Street trees should be pruned so that branches will not interfere with pedestrians or vehicles. The roots of street trees are more confined than those of other trees and they require top pruning to balance with the root system. Pruning should aim to preserve the natural habit of the trees; but they should also be kept symmetrical in form. If the tops become too thick and exclude too much light they should be thinned out. Main laterals, however, must not be disturbed, but rather the shoots that spring from these main laterals should be removed.
Specimen trees on lawns require little pruning except to prevent bad crotches (which if left might cause splitting), to shorten branches which may affect the symmetry of the tree, to remove dead wood, and sometimes to remove (as in the case of maples and pin oaks) some of the finer interior branches in order to give more "character" to the tree.
It is generally best to do the heavy cutting in winter, while the trees are dormant. Pruning in early spring or summer may cause the tree to "bleed," with a consequent check to the root system from the loss of food. This is especially true of maples. One advantage, however, of spring or summer trimming is that the tree will recover more quickly and start to heal the wound, which would be impossible during the winter season. If trees are pruned in winter the "shaping up" and removal of small pieces of dead wood should be done after the leaves appear at which time symmetry can be better judged and all dead branches can be more easily discovered. To assure the least possible injury from exposure to climatic conditions winter pruning, if necessary, should be delayed until the danger from the more severe winter conditions is past.
Broken and diseased limbs must always be removed, and secondary growth and suckers cut, to open the centre of the tree to the sun and air. When limbs are pruned they should be cut back to a bud that will grow outward.

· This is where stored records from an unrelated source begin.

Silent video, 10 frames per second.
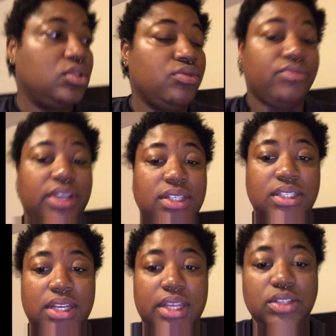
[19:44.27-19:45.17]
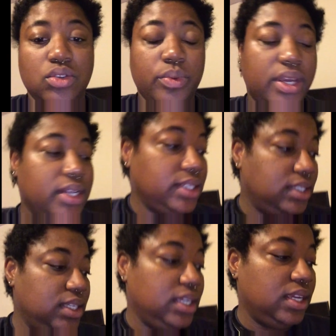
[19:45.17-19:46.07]
to rain today. So we're gonna
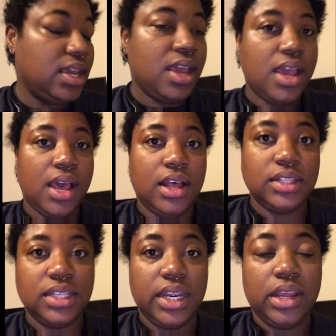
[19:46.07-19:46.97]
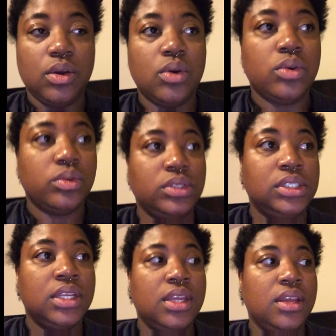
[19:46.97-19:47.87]
see how today goes.
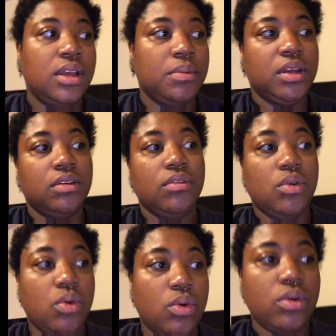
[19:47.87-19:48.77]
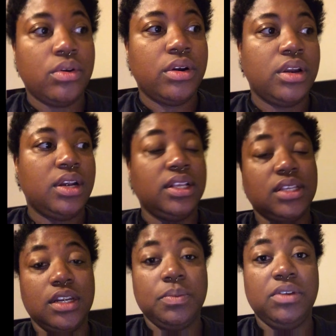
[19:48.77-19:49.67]
I'm gonna record. It's
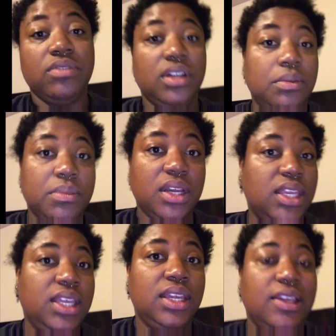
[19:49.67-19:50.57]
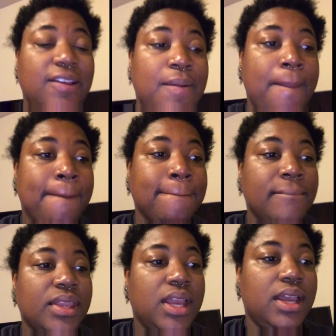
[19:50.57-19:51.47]
gonna be really muggy,
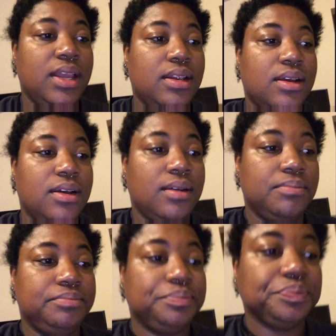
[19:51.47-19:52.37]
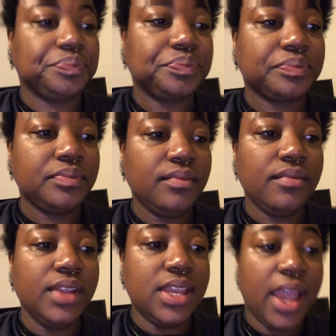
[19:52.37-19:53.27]
and
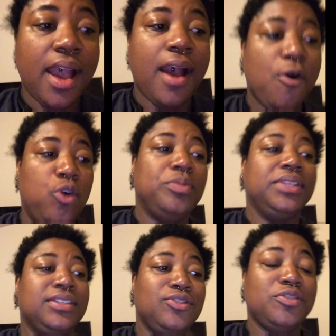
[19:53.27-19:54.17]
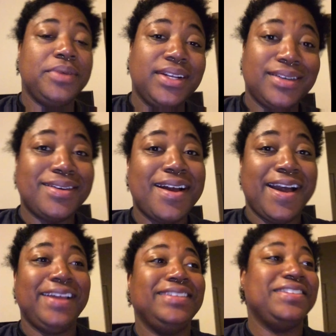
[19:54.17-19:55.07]
yeah, I hope this little bit of
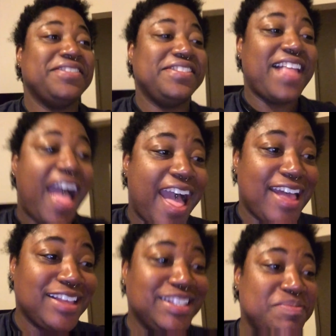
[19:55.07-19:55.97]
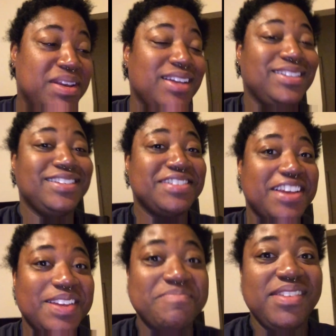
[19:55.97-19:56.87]
ice lasts because it's
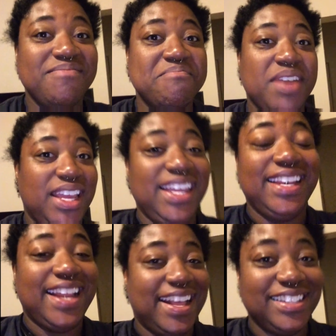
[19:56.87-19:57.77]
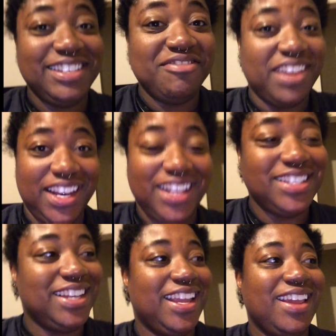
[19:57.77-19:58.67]
gonna be muggy, nasty, rainy
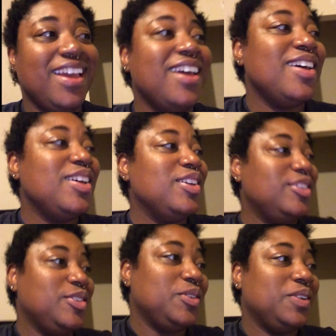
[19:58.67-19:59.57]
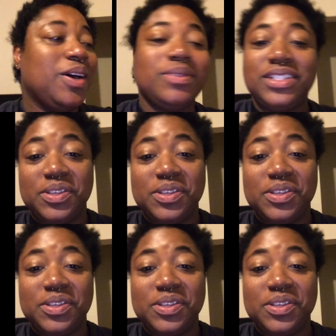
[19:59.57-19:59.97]
today. So I will see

When larger branches are entirely removed, the cut should be made at the base of the branch and parallel to the tree trunk. No stump at all should be left, and care should first be taken to undercut amply on all heavy limbs so that when the cut on the upper side is completed the branch will not split the bark from the trunk. All other cuts, such as removing portions of branches, should be made perpendicular to the axis of the branch which is being shortened. The cut should always be clean, with no ragged edges left (See Plate V).
Never cut back the leader on trees that are excurrent, such as oaks, birches, spruces, and sugar maples. If the leader is killed it is often possible to train the best lateral available as a substitute. This may be done by binding the lateral to a pole and tying with raffia.
Plate IV. The hedge which may look unkept, and ragged if not pruned, will in the hands of the skilled gardener assume almost any degree of refined outline. These photographs show one of our most desirable hedge plants, the Japanese privet (Ligustrum ibota). (See Chapter III (Pruning))
If the tree is weakened or is dying, severe pruning will often aid in offsetting the trouble and may help the tree to recover its vigour. Many trees and shrubs, as poplars, soft maples, the tree of heaven, box elders, hydrangeas, and sumacs will stand very heavy pruning and recover rapidly. Oaks, elms, and flowering dogwoods should be pruned only as corrective measures and not to check growth.
During the progress of construction work in the neighbourhood of fine trees or shrubs some protection should be afforded, either by the erection of a stout fence or a stout wooden framework.
Root Pruning. Root pruning serves to check the growth of a tree and to encourage lateral or secondary growth of the roots. When a plant has a slow or a weak-growing top grafted upon a vigorous root stock, root pruning is often used advantageously to stop too great a growth of the stock. Root pruning should be done before the weather becomes too cold in the fall. If this pruning is delayed till very late no start in healing the cuts will be made before spring, and meanwhile decay will set in. The process of root pruning to assist in the successful transplanting of trees is effected by excavating a narrow trench around the tree encircling a ball of earth (Usually six to eight feet in diameter) (See Plate VI-C-I) which can be handled with a tree machine. In this way one-half to two-thirds of the large roots are severed. The trench is filled with loam, and during the remainder of the growing season a mass of new fibrous roots form, which readily come to the aid of the tree when transplanted to its new location (See Planting and Transplanting, Page 42).
All trees should be top pruned when transplanted. This is done to offset the loss of root system by removing a portion of the top. A general rule is to remove four-fifths of the current year's growth and one-eighth of the older branches. Do not cut back main laterals or leaders so as to leave large stubs, for with such pruning the stubs will rot and spoil the tree.
Trees with ample fibrous roots, such as maples and elms, are easier to move successfully than trees with few roots, or with tap roots, such as magnolias, tulips, gums, and nut trees. It is therefore necessary to prune the tops more heavily on transplanted stock with sparse root systems. On all transplanted stock the roots should be pruned to remove diseased, dead, or bruised portions. In older plants tap roots may be shortened if the cutting is done judiciously. Many trees, especially older trees, are moved more safely in the winter if they are root pruned not later than the last of the previous July. In transplanting fine old specimens of beech and boxwood it is sometimes necessary, and always advisable, to root prune the trees for two seasons prior to the time of transplanting, in order to insure the greatest possible success.